| Records to use |
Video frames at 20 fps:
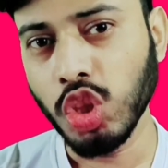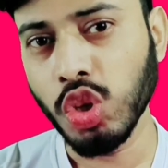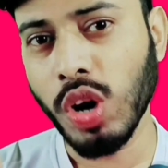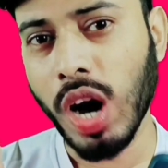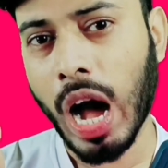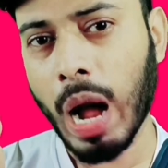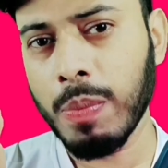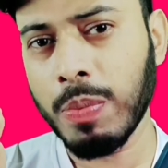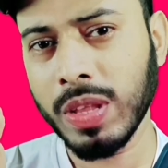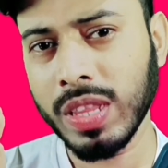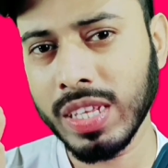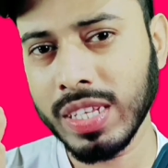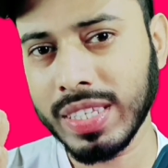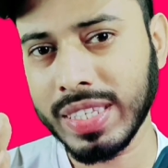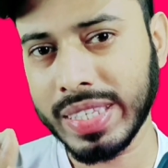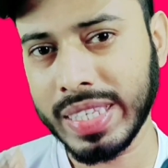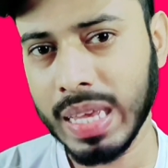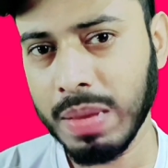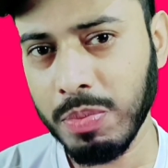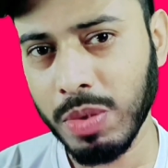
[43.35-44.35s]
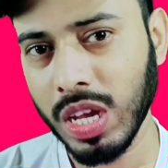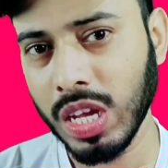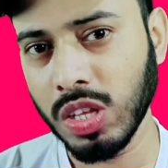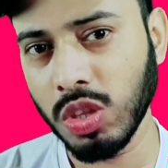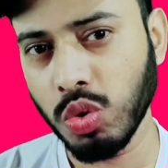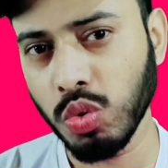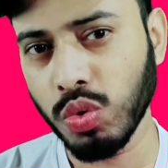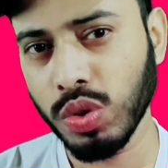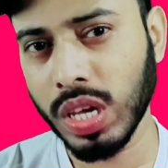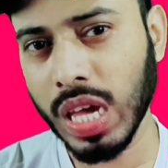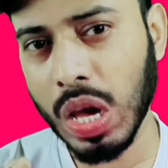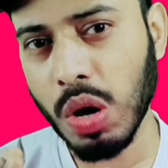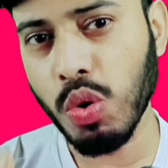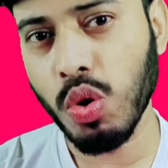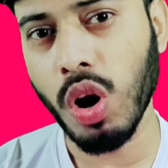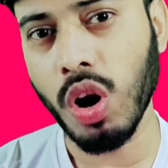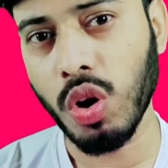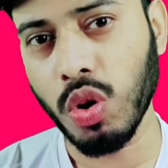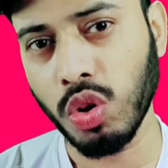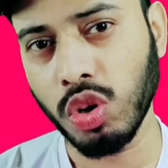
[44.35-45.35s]
তো আপনাদের সিম কিন্তু
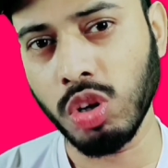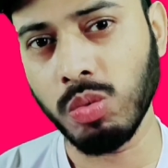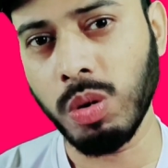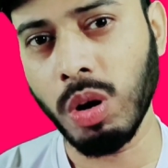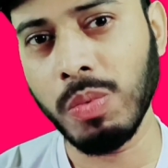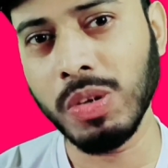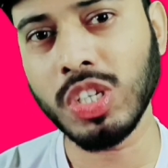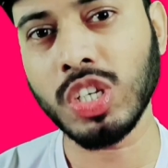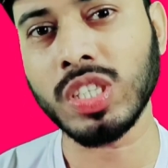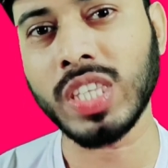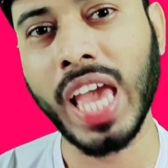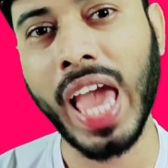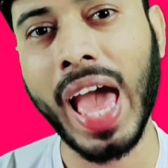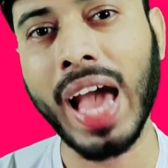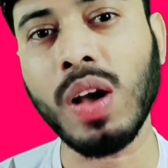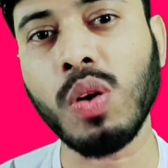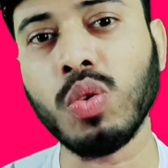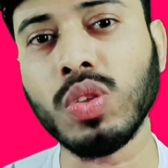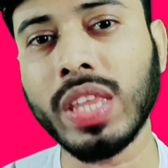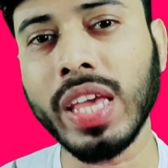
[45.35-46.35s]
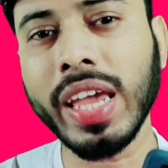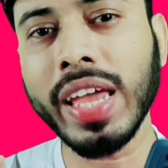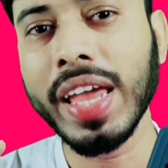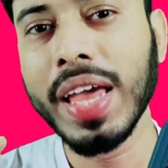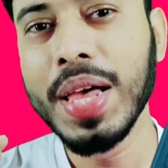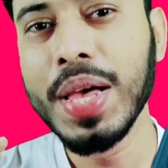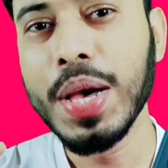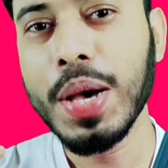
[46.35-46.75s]
কেউ কখনো ভবিষ্যতে হ্যাক করতে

| Task brief |
Leaving out only the pictures, retype every record exactly.

| Exercise answer |
Video frames at 20 fps:
[43.35-44.35s]
[44.35-45.35s]
তো আপনাদের সিম কিন্তু
[45.35-46.35s]
[46.35-46.75s]
কেউ কখনো ভবিষ্যতে হ্যাক করতে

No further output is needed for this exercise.